Flow Chart 1 (above) points out that the evolution paths of NATO, Russia, Central, and East Europe meet today in the area of a common mission. Undoubtedly, as NATO has been demonstrating for fifty years, its intention is to serve as a preventive medicine against potential instability which is undesired, not only by member states, but also by peripheral as well as external neighbors.
NATO serves as a quasi-public good for its members and as a pure public good for its non-members. It is non-exclusive in the protection it provides regardless of how much each member contributes. Simultaneously, it enables its peripheral and external neighbors (e.g. Switzerland, Austria, Sweden and even France) to free ride under its protective umbrella. With such protection, extremists or anachronisms in either member or non-member nations have less potential support for a rise to power. The obvious example is the non-member nations of Bosnia and its immediate land neighbors in conjunction with recent/current events there: NATO’s successful intervention not only restored order in the area, but it also prevented the outbreak of potential instability to its members, Russia’s “near abroad,” and possibly the entire world. The evidence clearly demonstrates that the evolving NATO should not be feared by Russia or any other nation. Instead, it should be embraced, welcomed and, if possible, assisted in the pursuit of its mission.
Naturally, one may ask: why should NATO be maintained and assisted as it pursues its new mission? The answer is easy: because it serves as a creator and protector of prosperity.

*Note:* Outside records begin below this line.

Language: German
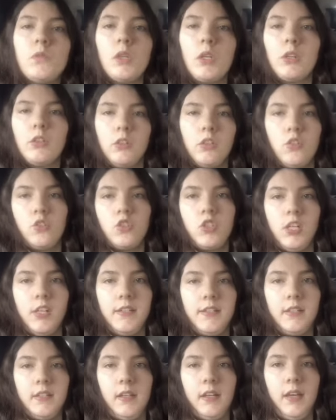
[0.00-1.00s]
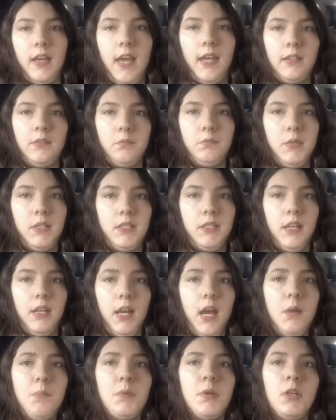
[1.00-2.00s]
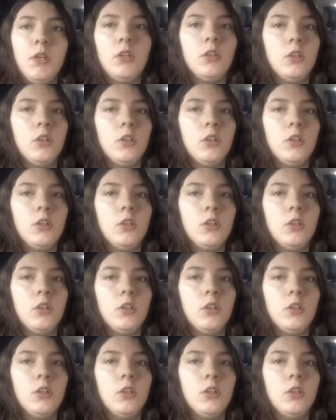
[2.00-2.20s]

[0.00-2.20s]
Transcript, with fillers: Das Schild äh, hängt man dann ab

It has done so during its first fifty years — just compare West Europe’s prosperity and security levels from 1945 to 1998 to those previously achieved — and it will be necessary in order to continue doing so in the future.

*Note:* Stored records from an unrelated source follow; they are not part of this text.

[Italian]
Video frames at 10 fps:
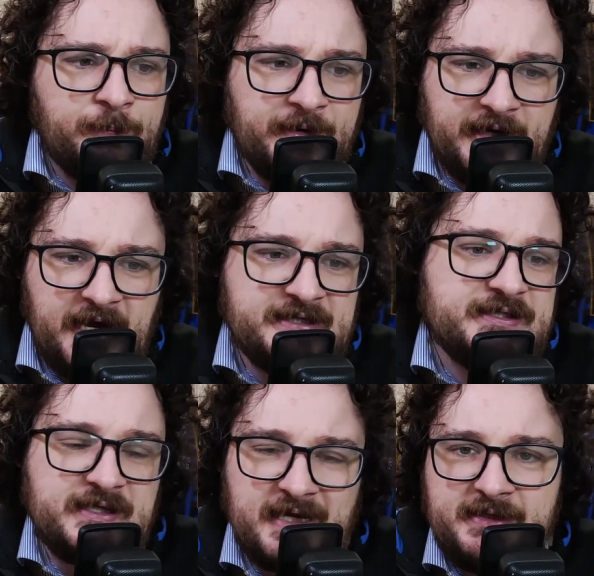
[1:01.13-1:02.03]

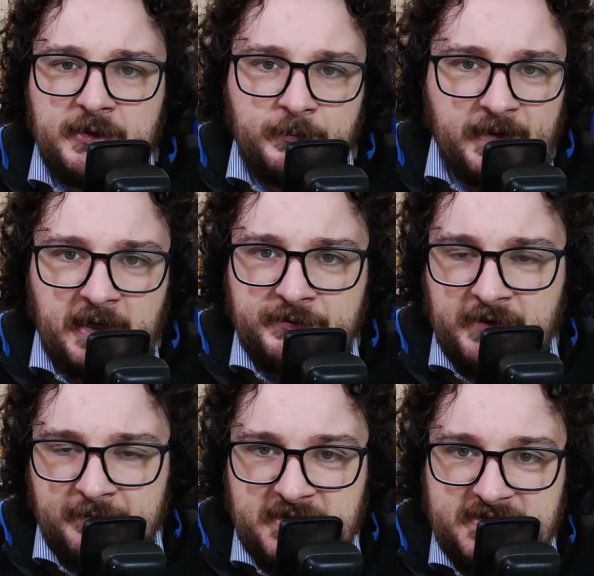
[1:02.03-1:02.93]
Percassi, tanti hanno parlato
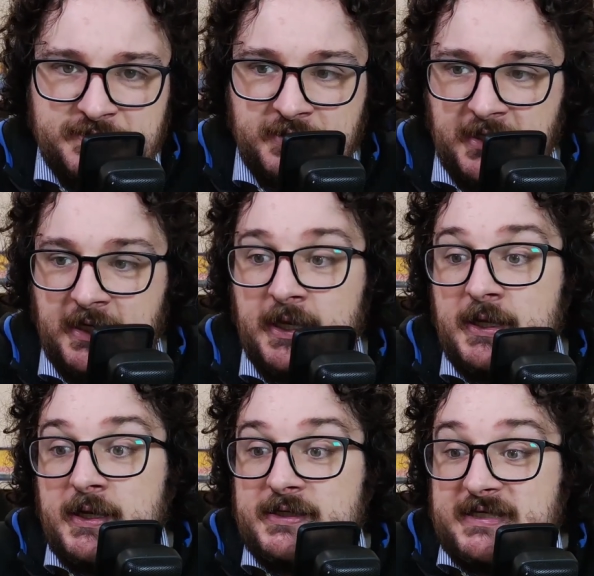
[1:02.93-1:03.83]
di ambizioni,
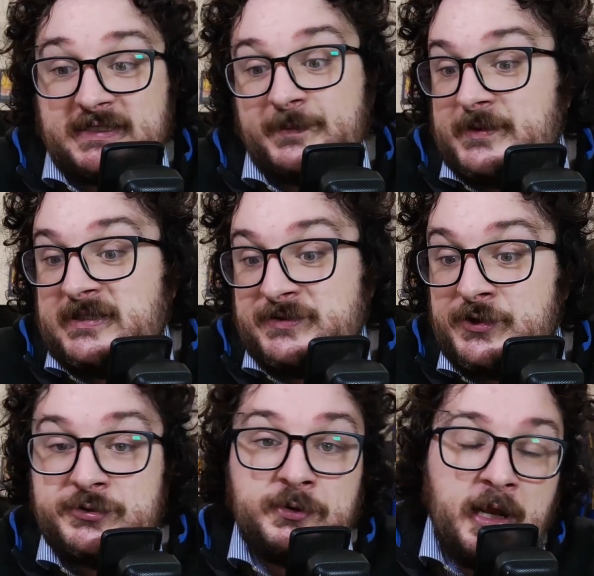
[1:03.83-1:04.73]
certe
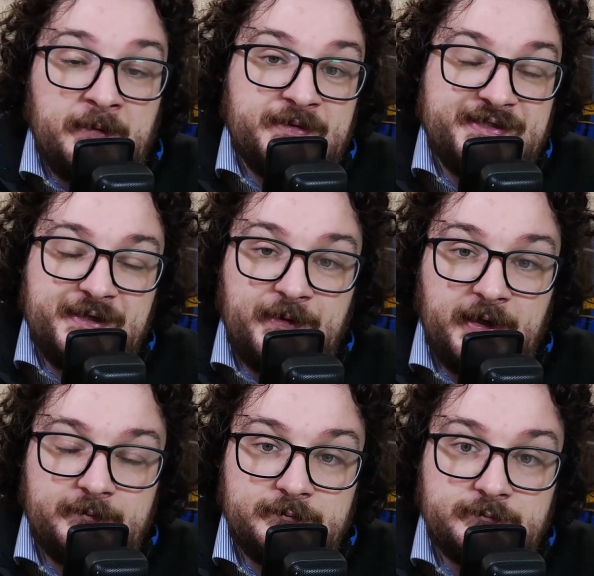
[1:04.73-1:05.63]
prestazioni sono
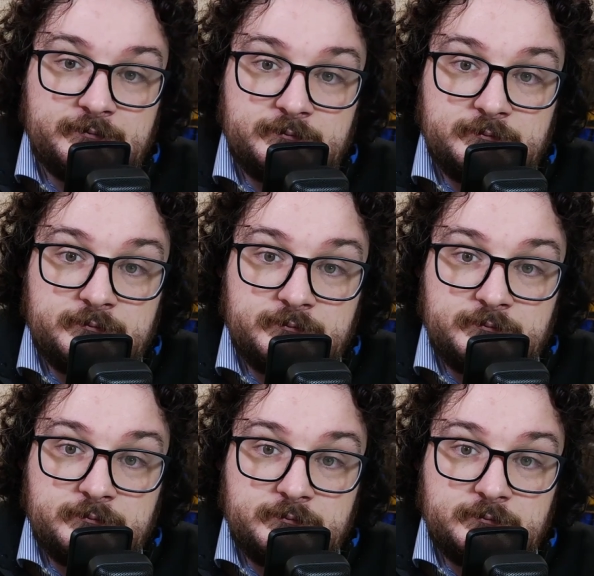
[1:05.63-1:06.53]
inammissibili.
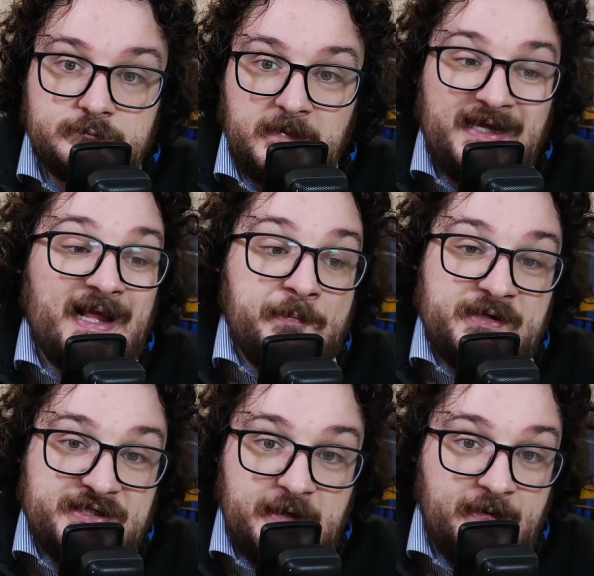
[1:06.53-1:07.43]

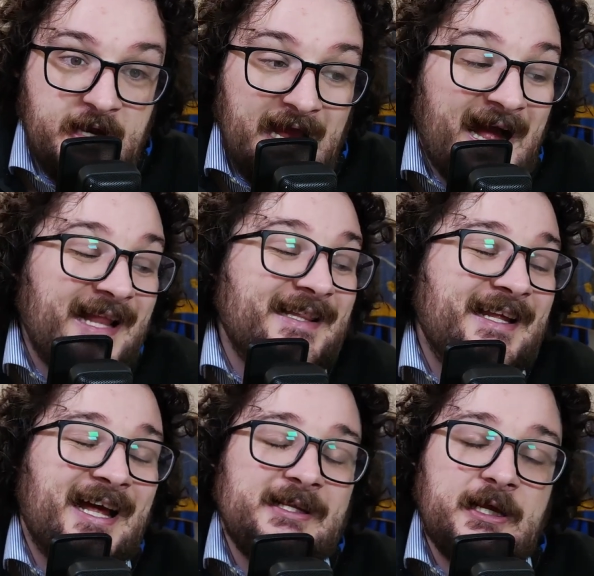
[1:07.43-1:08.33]
Inammissibili, al
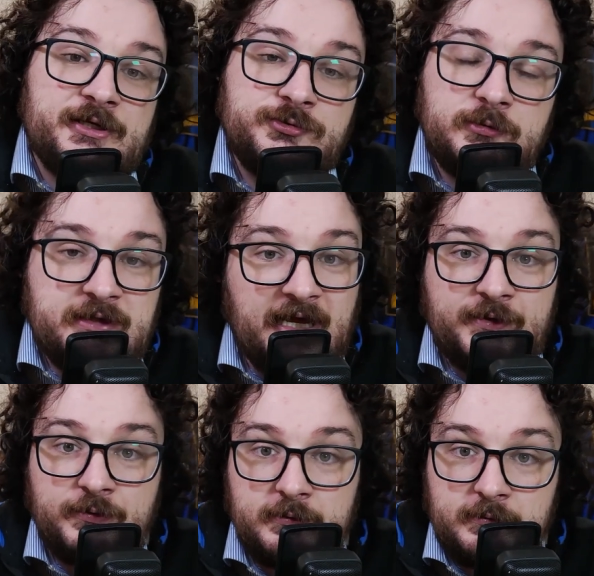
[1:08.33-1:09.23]
di là del
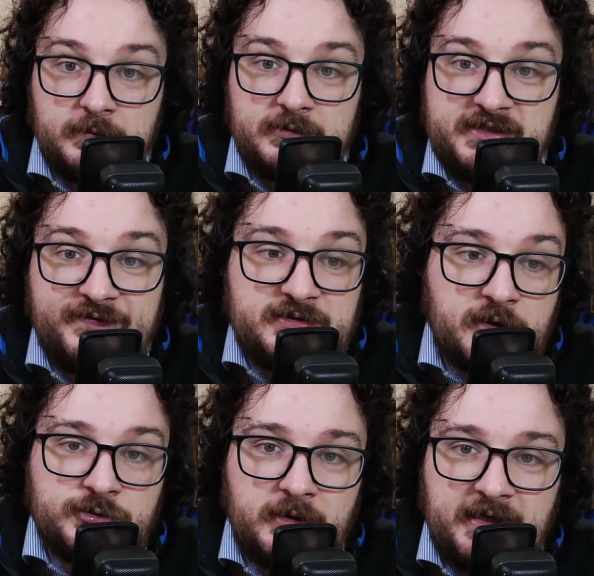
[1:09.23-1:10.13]
risultato. Si è vista
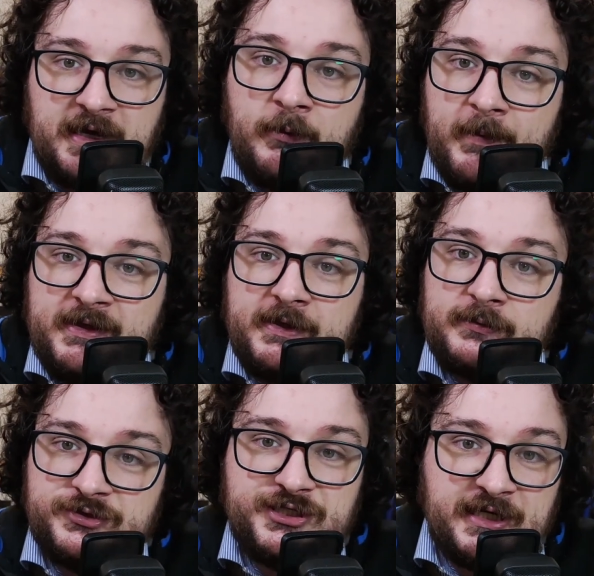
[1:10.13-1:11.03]
una squadra che a momenti
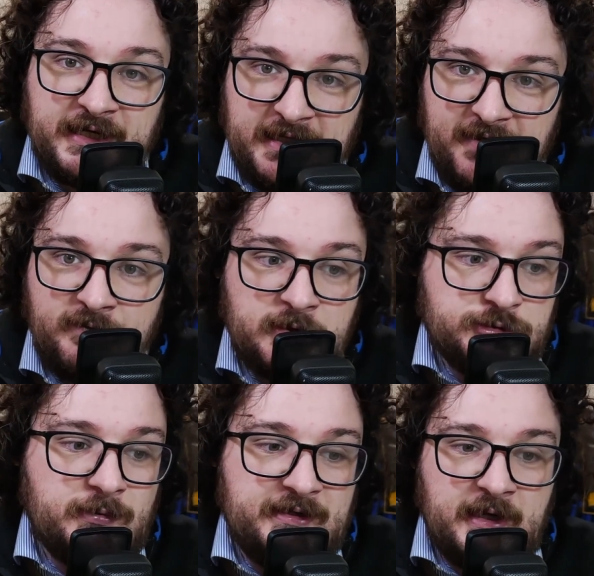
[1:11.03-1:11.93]
non ci credeva, una
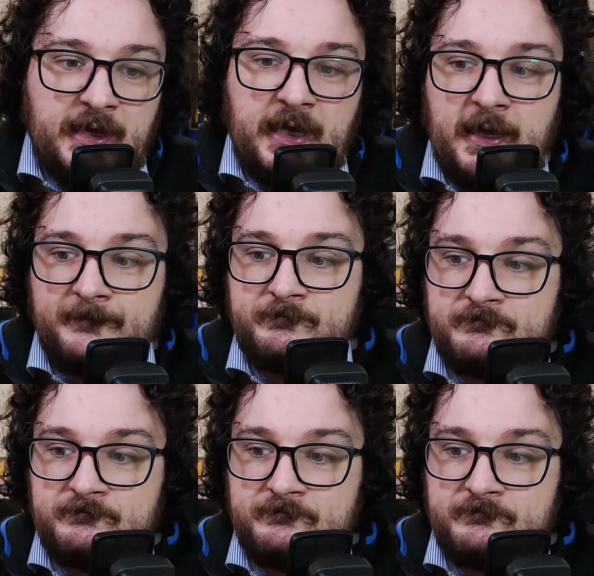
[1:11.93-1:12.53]
squadra che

The necessity of the continuation of its new mission depends on two factors: (1) high economic interdependence between Europe (European Union – EU) and North America (North America Free Trade Agreement – NAFTA), and (2) globalization of economic activity. EU and NAFTA get richer not only from their economic interaction, but also from their interaction with the rest of the world. Thus, both factors contribute to EU’s and NAFTA’s increasing wealth levels and ever rising share of the global economic pie. Undeniably, it is not only a prosperity path that Europe and North America desire to continue following, but a path that they would like to share, under win/win conditions, with the rest of the world, especially Russia.
According to a UN report , out of the top 100 transnational corporations ranked by foreign assets in 1995, 78 originated from the EU/NAFTA regions, with the U.S. leading the per-country tally (30) followed by the U.K. (11), France (11) and Germany (9).